EXERCISE:
Leave every picture out. Set down all the lines below exactly.

RECORDS FOR THIS TASK:
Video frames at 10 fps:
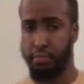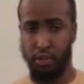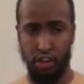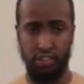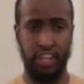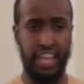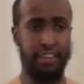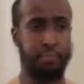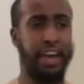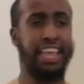because she
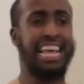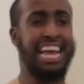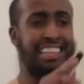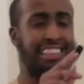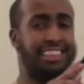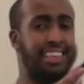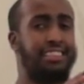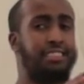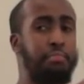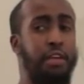gave birth at
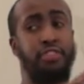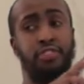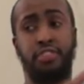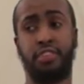6 months.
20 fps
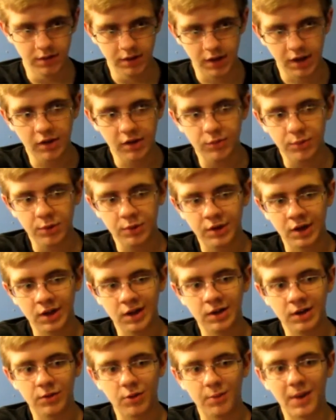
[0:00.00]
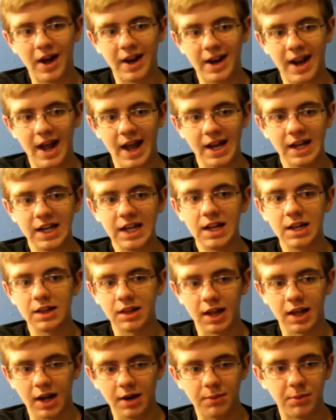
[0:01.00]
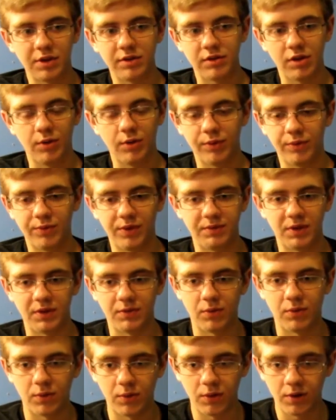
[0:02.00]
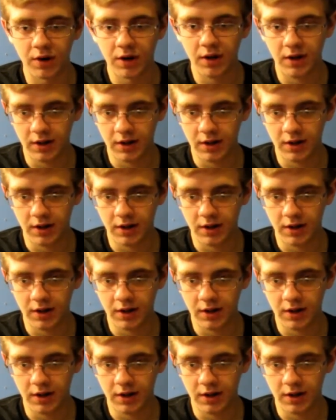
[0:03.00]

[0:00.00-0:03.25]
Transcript: He's retailing for about 90, and they had him on sale for 54.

ANSWER TO THIS EXERCISE:
Video frames at 10 fps:
because she
gave birth at
6 months.
20 fps
[0:00.00]
[0:01.00]
[0:02.00]
[0:03.00]

[0:00.00-0:03.25]
Transcript: He's retailing for about 90, and they had him on sale for 54.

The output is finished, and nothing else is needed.